**WORK INSTRUCTIONS:** Copy out every record precisely.

-- INFORMATION SUPPLIED follows --

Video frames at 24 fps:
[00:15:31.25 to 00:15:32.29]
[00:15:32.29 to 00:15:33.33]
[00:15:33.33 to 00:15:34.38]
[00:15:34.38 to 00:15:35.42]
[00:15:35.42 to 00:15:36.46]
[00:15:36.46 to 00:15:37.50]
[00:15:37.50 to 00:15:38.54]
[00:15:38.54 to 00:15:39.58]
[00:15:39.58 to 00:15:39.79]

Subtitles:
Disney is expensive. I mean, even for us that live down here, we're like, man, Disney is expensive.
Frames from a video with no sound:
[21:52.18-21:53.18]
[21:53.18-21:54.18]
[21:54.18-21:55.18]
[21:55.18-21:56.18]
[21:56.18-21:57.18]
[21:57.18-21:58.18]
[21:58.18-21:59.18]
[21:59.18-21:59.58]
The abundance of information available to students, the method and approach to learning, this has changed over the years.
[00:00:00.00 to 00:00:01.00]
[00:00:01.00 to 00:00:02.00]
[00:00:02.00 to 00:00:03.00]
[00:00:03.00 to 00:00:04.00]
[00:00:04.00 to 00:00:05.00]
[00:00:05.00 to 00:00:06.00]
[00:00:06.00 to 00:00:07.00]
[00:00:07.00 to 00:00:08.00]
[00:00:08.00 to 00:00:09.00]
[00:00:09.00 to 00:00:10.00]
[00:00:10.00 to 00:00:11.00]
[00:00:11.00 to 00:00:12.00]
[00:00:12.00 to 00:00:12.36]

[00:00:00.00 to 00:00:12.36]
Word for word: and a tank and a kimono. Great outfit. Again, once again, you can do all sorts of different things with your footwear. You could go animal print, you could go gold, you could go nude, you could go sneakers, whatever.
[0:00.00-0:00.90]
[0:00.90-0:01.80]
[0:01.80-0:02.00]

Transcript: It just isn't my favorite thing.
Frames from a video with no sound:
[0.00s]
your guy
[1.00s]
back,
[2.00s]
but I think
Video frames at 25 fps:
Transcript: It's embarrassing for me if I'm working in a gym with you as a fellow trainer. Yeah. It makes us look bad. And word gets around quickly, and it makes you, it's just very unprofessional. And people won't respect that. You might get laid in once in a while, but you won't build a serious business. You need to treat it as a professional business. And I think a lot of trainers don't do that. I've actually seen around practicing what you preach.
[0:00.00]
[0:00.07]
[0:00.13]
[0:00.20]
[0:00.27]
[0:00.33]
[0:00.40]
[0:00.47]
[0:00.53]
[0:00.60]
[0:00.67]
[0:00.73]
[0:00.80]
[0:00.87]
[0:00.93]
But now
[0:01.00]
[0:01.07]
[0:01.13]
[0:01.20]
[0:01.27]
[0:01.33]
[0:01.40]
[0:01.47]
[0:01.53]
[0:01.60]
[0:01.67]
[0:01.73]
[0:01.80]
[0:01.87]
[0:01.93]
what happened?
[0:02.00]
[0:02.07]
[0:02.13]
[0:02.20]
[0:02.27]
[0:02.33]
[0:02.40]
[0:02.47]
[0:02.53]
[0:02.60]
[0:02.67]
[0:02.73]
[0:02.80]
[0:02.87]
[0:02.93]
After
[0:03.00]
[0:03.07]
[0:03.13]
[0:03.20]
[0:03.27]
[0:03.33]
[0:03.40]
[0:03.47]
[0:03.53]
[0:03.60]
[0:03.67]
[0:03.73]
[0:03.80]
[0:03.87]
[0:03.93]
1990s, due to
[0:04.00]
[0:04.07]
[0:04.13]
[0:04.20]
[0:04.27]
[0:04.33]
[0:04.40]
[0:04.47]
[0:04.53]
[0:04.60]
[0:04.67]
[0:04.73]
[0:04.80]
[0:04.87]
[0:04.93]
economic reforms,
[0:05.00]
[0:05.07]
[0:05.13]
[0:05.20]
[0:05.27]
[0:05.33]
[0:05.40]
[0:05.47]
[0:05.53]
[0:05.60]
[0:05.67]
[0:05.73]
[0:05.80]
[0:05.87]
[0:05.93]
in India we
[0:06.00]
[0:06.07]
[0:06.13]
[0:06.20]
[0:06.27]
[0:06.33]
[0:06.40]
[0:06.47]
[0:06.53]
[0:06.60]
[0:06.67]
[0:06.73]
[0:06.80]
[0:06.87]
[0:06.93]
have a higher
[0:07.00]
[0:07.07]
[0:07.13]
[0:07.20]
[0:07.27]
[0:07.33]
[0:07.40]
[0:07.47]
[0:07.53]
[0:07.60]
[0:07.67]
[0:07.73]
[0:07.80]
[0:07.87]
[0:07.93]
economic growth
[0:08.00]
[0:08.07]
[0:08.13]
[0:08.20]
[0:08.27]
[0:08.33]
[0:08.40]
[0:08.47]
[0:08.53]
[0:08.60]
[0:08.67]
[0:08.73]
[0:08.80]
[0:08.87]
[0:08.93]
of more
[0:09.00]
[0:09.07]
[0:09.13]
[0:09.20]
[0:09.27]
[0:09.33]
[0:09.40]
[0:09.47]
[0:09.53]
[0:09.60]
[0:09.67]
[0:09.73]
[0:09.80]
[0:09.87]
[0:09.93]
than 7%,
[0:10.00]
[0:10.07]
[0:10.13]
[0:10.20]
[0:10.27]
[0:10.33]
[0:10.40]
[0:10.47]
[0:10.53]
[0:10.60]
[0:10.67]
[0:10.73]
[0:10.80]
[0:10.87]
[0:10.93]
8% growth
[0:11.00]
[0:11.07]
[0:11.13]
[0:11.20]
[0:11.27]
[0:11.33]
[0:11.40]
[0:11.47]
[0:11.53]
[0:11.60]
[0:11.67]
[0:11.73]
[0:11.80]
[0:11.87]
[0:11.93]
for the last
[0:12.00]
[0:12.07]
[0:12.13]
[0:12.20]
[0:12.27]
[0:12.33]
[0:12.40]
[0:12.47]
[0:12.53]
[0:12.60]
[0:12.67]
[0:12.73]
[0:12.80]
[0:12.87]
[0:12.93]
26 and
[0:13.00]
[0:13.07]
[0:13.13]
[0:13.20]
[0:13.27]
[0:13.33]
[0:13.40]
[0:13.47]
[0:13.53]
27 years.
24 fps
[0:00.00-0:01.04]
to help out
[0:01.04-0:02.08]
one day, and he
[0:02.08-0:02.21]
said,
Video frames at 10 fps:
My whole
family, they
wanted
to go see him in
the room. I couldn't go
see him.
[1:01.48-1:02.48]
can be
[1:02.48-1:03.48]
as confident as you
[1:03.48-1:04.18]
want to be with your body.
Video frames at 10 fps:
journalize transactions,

-- INFORMATION SUPPLIED concluded --

**OUTPUT FOR THIS TASK:**
Video frames at 24 fps:
[00:15:31.25 to 00:15:32.29]
[00:15:32.29 to 00:15:33.33]
[00:15:33.33 to 00:15:34.38]
[00:15:34.38 to 00:15:35.42]
[00:15:35.42 to 00:15:36.46]
[00:15:36.46 to 00:15:37.50]
[00:15:37.50 to 00:15:38.54]
[00:15:38.54 to 00:15:39.58]
[00:15:39.58 to 00:15:39.79]

Subtitles:
Disney is expensive. I mean, even for us that live down here, we're like, man, Disney is expensive.
Frames from a video with no sound:
[21:52.18-21:53.18]
[21:53.18-21:54.18]
[21:54.18-21:55.18]
[21:55.18-21:56.18]
[21:56.18-21:57.18]
[21:57.18-21:58.18]
[21:58.18-21:59.18]
[21:59.18-21:59.58]
The abundance of information available to students, the method and approach to learning, this has changed over the years.
[00:00:00.00 to 00:00:01.00]
[00:00:01.00 to 00:00:02.00]
[00:00:02.00 to 00:00:03.00]
[00:00:03.00 to 00:00:04.00]
[00:00:04.00 to 00:00:05.00]
[00:00:05.00 to 00:00:06.00]
[00:00:06.00 to 00:00:07.00]
[00:00:07.00 to 00:00:08.00]
[00:00:08.00 to 00:00:09.00]
[00:00:09.00 to 00:00:10.00]
[00:00:10.00 to 00:00:11.00]
[00:00:11.00 to 00:00:12.00]
[00:00:12.00 to 00:00:12.36]

[00:00:00.00 to 00:00:12.36]
Word for word: and a tank and a kimono. Great outfit. Again, once again, you can do all sorts of different things with your footwear. You could go animal print, you could go gold, you could go nude, you could go sneakers, whatever.
[0:00.00-0:00.90]
[0:00.90-0:01.80]
[0:01.80-0:02.00]

Transcript: It just isn't my favorite thing.
Frames from a video with no sound:
[0.00s]
your guy
[1.00s]
back,
[2.00s]
but I think
Video frames at 25 fps:
Transcript: It's embarrassing for me if I'm working in a gym with you as a fellow trainer. Yeah. It makes us look bad. And word gets around quickly, and it makes you, it's just very unprofessional. And people won't respect that. You might get laid in once in a while, but you won't build a serious business. You need to treat it as a professional business. And I think a lot of trainers don't do that. I've actually seen around practicing what you preach.
[0:00.00]
[0:00.07]
[0:00.13]
[0:00.20]
[0:00.27]
[0:00.33]
[0:00.40]
[0:00.47]
[0:00.53]
[0:00.60]
[0:00.67]
[0:00.73]
[0:00.80]
[0:00.87]
[0:00.93]
But now
[0:01.00]
[0:01.07]
[0:01.13]
[0:01.20]
[0:01.27]
[0:01.33]
[0:01.40]
[0:01.47]
[0:01.53]
[0:01.60]
[0:01.67]
[0:01.73]
[0:01.80]
[0:01.87]
[0:01.93]
what happened?
[0:02.00]
[0:02.07]
[0:02.13]
[0:02.20]
[0:02.27]
[0:02.33]
[0:02.40]
[0:02.47]
[0:02.53]
[0:02.60]
[0:02.67]
[0:02.73]
[0:02.80]
[0:02.87]
[0:02.93]
After
[0:03.00]
[0:03.07]
[0:03.13]
[0:03.20]
[0:03.27]
[0:03.33]
[0:03.40]
[0:03.47]
[0:03.53]
[0:03.60]
[0:03.67]
[0:03.73]
[0:03.80]
[0:03.87]
[0:03.93]
1990s, due to
[0:04.00]
[0:04.07]
[0:04.13]
[0:04.20]
[0:04.27]
[0:04.33]
[0:04.40]
[0:04.47]
[0:04.53]
[0:04.60]
[0:04.67]
[0:04.73]
[0:04.80]
[0:04.87]
[0:04.93]
economic reforms,
[0:05.00]
[0:05.07]
[0:05.13]
[0:05.20]
[0:05.27]
[0:05.33]
[0:05.40]
[0:05.47]
[0:05.53]
[0:05.60]
[0:05.67]
[0:05.73]
[0:05.80]
[0:05.87]
[0:05.93]
in India we
[0:06.00]
[0:06.07]
[0:06.13]
[0:06.20]
[0:06.27]
[0:06.33]
[0:06.40]
[0:06.47]
[0:06.53]
[0:06.60]
[0:06.67]
[0:06.73]
[0:06.80]
[0:06.87]
[0:06.93]
have a higher
[0:07.00]
[0:07.07]
[0:07.13]
[0:07.20]
[0:07.27]
[0:07.33]
[0:07.40]
[0:07.47]
[0:07.53]
[0:07.60]
[0:07.67]
[0:07.73]
[0:07.80]
[0:07.87]
[0:07.93]
economic growth
[0:08.00]
[0:08.07]
[0:08.13]
[0:08.20]
[0:08.27]
[0:08.33]
[0:08.40]
[0:08.47]
[0:08.53]
[0:08.60]
[0:08.67]
[0:08.73]
[0:08.80]
[0:08.87]
[0:08.93]
of more
[0:09.00]
[0:09.07]
[0:09.13]
[0:09.20]
[0:09.27]
[0:09.33]
[0:09.40]
[0:09.47]
[0:09.53]
[0:09.60]
[0:09.67]
[0:09.73]
[0:09.80]
[0:09.87]
[0:09.93]
than 7%,
[0:10.00]
[0:10.07]
[0:10.13]
[0:10.20]
[0:10.27]
[0:10.33]
[0:10.40]
[0:10.47]
[0:10.53]
[0:10.60]
[0:10.67]
[0:10.73]
[0:10.80]
[0:10.87]
[0:10.93]
8% growth
[0:11.00]
[0:11.07]
[0:11.13]
[0:11.20]
[0:11.27]
[0:11.33]
[0:11.40]
[0:11.47]
[0:11.53]
[0:11.60]
[0:11.67]
[0:11.73]
[0:11.80]
[0:11.87]
[0:11.93]
for the last
[0:12.00]
[0:12.07]
[0:12.13]
[0:12.20]
[0:12.27]
[0:12.33]
[0:12.40]
[0:12.47]
[0:12.53]
[0:12.60]
[0:12.67]
[0:12.73]
[0:12.80]
[0:12.87]
[0:12.93]
26 and
[0:13.00]
[0:13.07]
[0:13.13]
[0:13.20]
[0:13.27]
[0:13.33]
[0:13.40]
[0:13.47]
[0:13.53]
27 years.
24 fps
[0:00.00-0:01.04]
to help out
[0:01.04-0:02.08]
one day, and he
[0:02.08-0:02.21]
said,
Video frames at 10 fps:
My whole
family, they
wanted
to go see him in
the room. I couldn't go
see him.
[1:01.48-1:02.48]
can be
[1:02.48-1:03.48]
as confident as you
[1:03.48-1:04.18]
want to be with your body.
Video frames at 10 fps:
journalize transactions,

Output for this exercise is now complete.